A photograph is a graphic portrayal of oral testimony. It may be excluded where its probative value is exceeded by its prejudicial effect.
[Le soulignement est ajouté]
[102] Il formule celle relative aux enregistrements vidéo de la manière suivante :
The admissibility of videotape is governed by considerations similar to those applicable to photographs and audiotape. It must be authenticated by the operator of the recorder or another who has viewed it and can attest to the time, date, location and circumstances of the recording, as well the accuracy of the picture. The recording may be direct or circumstantial evidence.
The proliferation of enhancement techniques in connection with videotape may create admissibility problems with portions, but not necessarily all of the tape.
[Le soulignement est ajouté]
[103] Finalement, il décrit la visite des lieux et souligne qu’il devient essentiel de s’assurer que les lieux visités n’aient pas changés depuis le moment pertinent pour les fins du procès :
A view is an observation made of a person, place, or thing during the course of the trial after the jury has been sworn, but before it has rendered its verdict. Views are authorized by s. 652 of the Criminal Code and may be taken by a judge (in a trial by judge alone) or jury. Views take place in the presence of all the participants, including D, counsel, and the court reporter.

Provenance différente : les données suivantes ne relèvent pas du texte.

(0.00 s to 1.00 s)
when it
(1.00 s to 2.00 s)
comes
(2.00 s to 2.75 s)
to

A determination whether to order a view may include consideration of several factors, for example:
i. the importance to an issue to be decided of the information that may be gained by the view;
ii. the extent to which the information has been or could be obtained from other sources, including maps, diagrams, models, photographs, or videotapes; and
iii. the extent to which the place, person, or thing to be viewed has changed in appearance since the material time, and the consequent danger that the view may mislead.
It is unclear whether a view is real evidence, circumstantial in nature, from which the trier of fact may draw its own inferences, or is simply a clarification of the testimony of witnesses.

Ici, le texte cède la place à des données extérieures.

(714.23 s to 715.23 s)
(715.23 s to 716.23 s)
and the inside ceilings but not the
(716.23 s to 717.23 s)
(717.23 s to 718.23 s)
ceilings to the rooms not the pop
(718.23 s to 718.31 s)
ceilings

[Le soulignement est ajouté]
[104] Comme on le constate, l’authentification des images tirées de Google Street View s’avère particulièrement cruciale en raison de la possibilité que les lieux représentés aient changé, ce qui, en l’espèce, ne peut être déterminé.
[53] Dans le présent cas, la situation se présente différemment, puisque les images tirées de Google Street View sont produites en défense. Il ne saurait donc être question des règles de la communication de la preuve, du principe de la preuve complète et des critères de la contre-preuve.

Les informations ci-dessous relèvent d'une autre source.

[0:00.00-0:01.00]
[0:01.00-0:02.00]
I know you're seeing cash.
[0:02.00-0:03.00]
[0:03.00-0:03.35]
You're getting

[54] Cela dit, l’authentification des images devait être établie selon les principes formulés par la Cour suprême dans R. c. Nokolovski. Même si la juge ne tient pas de voir-dire, à proprement parler, les conditions suivantes sont établies par l’appelant à la satisfaction de la juge et sans opposition de l’intimé :
1- Les images décrivent bien la scène;
2- Les images sont présentées équitablement et sans intention de tromper;
3- Les images n’ont pas été retouchées ou modifiées.
[55] En outre, il ressort du témoignage de l’appelant que les lieux n’ont pas changé entre le moment de l’infraction et le moment où les images sont tirées de Google Street View.
[56] La juge ne commet donc pas d’erreur en permettant la production des images.